According to Dr Vivien Howard, incineration was not a method of destroying toxic
waste, but simply a way of changing the chemical nature of the waste and then dispersing it into the
environment.
Of the five thousand chemicals, estimated in the gasses emitted from incinerators the
toxicology of only a few is known.
Those that are known include Dioxins: perhaps the most toxic group of
chemicals ever produced by humans. They are linked to a range of cancers, developmental problems,
disruption of the immune system, and most recently, hormone disruption. They are fat soluble, and thus
they bioaccumulate and biomagnify in the food chain. What is perhaps most worrying is that they seem to
exert negative effects even at the most infinitesimally low levels.
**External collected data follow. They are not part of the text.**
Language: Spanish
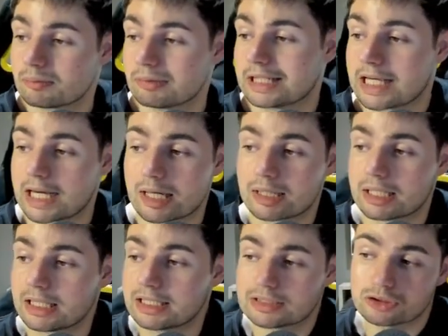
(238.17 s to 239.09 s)
Ya
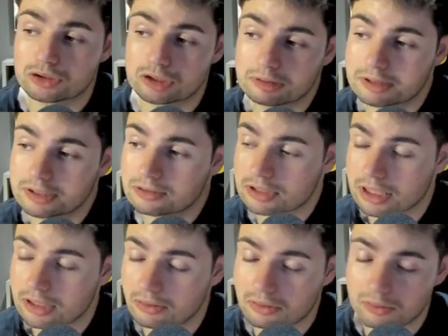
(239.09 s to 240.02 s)
listos y vistos a
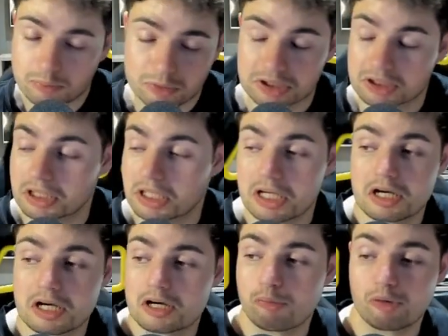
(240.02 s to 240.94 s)
todo, pues
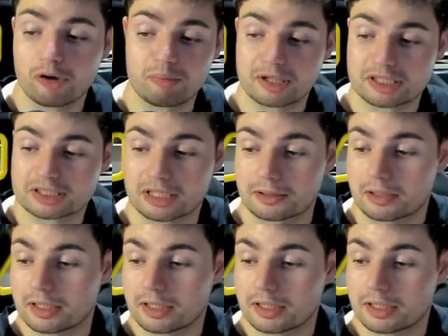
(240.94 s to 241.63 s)
puede pasar.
The EPA choose to deny every piece of evidence before them.
Chairperson Kieran O'Brian said in his report "I do not consider that new evidence of the toxicity of dioxins
has been presented....that would justify serious concerns regarding the emmissions of dioxins as provided
for" in the EPA licence.
It seems that Mr O'Brien was paying more attention to Prof C.Rappe, the expert witness for Roche.
Incidentally, Prof Rappe recently completed research for the EPA on dioxin levels in Ireland. He flew all the
way over from Sweden in order to hand out copies of his four page CV. Unfortunately, his written evidence
as submitted was hardly longer than a CV and only contained a couple of references. It seems the people of
Clare are not worthy of the same academic rigour, that Prof Rappe would presumably employ when
consulting to international institutes, such as the World Health Organisation.
So the EPA went for the easy option.
They did not insist that Roche do a thorough audit of every toxic
chemical that comes into its Clarecastle factory, what quantities of it goes into their producs, and what
amounts end up in the air, soil and water. Such an audit is an essential precursor to responsible watse
management.
They did not insist that Roche immediately set tagets for ending the use of their most
dangerous chemicals.
They did not insist that Roche take up an offer by Ecologic, a pioneering waste
disposal company, to test a sample of their waste.
Instead the EPA sanctioned Roche to:
Build a £12 million incinerator, although it may reduce air
emmissions, will also emit unknown and toxic chemicals into the air,
and greatly increase the amount of
contaminated water being discharged into the Fergus estuary and produce toxic ash.
The incentive to
detoxify their manufacturing process is removed for another while, as the incinerator can now "solve
" their toxic waste problems.
"I consider that this oral hearing showed clearly that the EPA are little more than a Endustrial Protection
Agency. At present, toxic waste incineration, the EPA (IPA?) seem determined to ignore new evidence about
the dangers of dioxins. Given that there are thousands of other chemicals released by incineratoprs, the
dangers of which have never been tested, licencing of incineration is also a blatant denial of the
pecautionary principle. if we don't know what they do, don't make them!!!!!" says a CAAI member.
So with a planning process that will not consider the environment nor human health, the EPA conducts sham
oral hearings. Is there hope for environmental justice in Ireland?
I believe there is because in many places,
people like those in the CAAI are saying NO and will continue to say NO TO TOXIC WASTE.